**Work instructions:** Could you restate all of the records below exactly, with the pictures left out?

- - - - -

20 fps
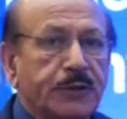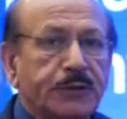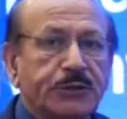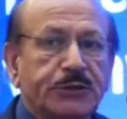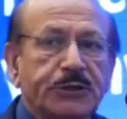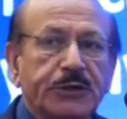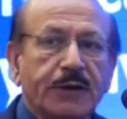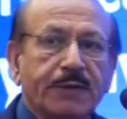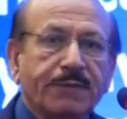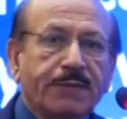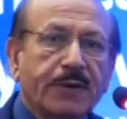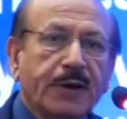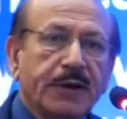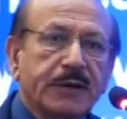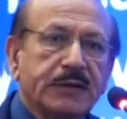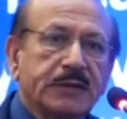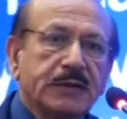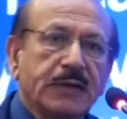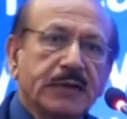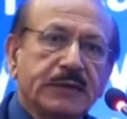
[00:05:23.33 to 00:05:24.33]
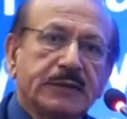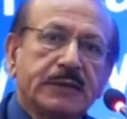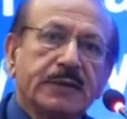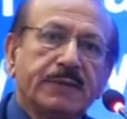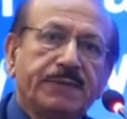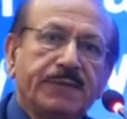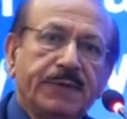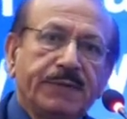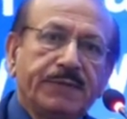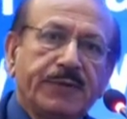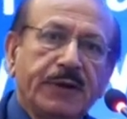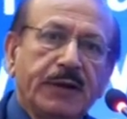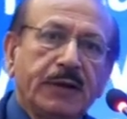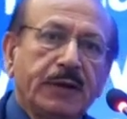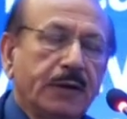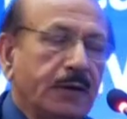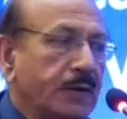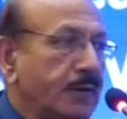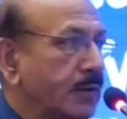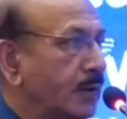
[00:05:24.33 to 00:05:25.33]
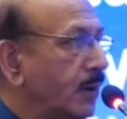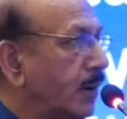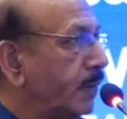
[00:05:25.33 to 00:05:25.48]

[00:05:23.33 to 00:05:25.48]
the GFR is less than 15,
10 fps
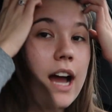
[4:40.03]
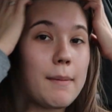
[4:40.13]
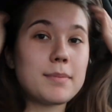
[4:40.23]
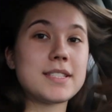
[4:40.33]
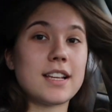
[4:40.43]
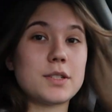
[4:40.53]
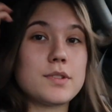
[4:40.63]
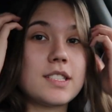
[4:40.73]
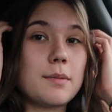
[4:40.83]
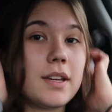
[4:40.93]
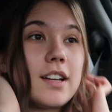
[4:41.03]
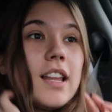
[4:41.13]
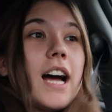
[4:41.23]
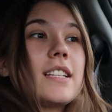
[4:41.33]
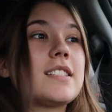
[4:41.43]
I'm obsessed with Sleeping
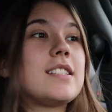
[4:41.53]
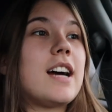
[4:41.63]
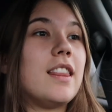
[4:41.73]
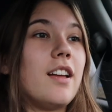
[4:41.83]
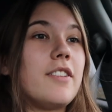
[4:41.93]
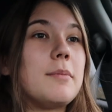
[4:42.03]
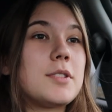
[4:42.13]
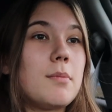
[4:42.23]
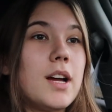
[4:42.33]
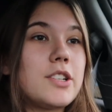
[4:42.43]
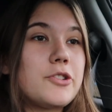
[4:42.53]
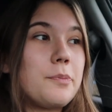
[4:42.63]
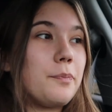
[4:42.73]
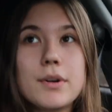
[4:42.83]
at Last. I love him so much.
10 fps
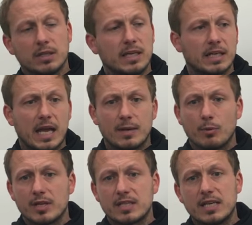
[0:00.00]
in a game
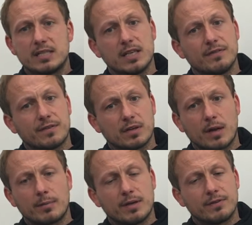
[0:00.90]
where it's easy, if a,
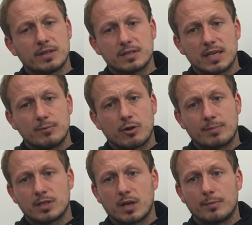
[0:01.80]
if a team
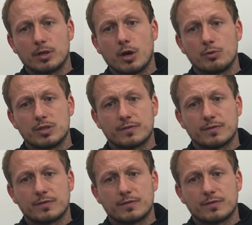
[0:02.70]
grabs a couple of goals,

- - - - -

**Solution to the problem:**
20 fps
[00:05:23.33 to 00:05:24.33]
[00:05:24.33 to 00:05:25.33]
[00:05:25.33 to 00:05:25.48]

[00:05:23.33 to 00:05:25.48]
the GFR is less than 15,
10 fps
[4:40.03]
[4:40.13]
[4:40.23]
[4:40.33]
[4:40.43]
[4:40.53]
[4:40.63]
[4:40.73]
[4:40.83]
[4:40.93]
[4:41.03]
[4:41.13]
[4:41.23]
[4:41.33]
[4:41.43]
I'm obsessed with Sleeping
[4:41.53]
[4:41.63]
[4:41.73]
[4:41.83]
[4:41.93]
[4:42.03]
[4:42.13]
[4:42.23]
[4:42.33]
[4:42.43]
[4:42.53]
[4:42.63]
[4:42.73]
[4:42.83]
at Last. I love him so much.
10 fps
[0:00.00]
in a game
[0:00.90]
where it's easy, if a,
[0:01.80]
if a team
[0:02.70]
grabs a couple of goals,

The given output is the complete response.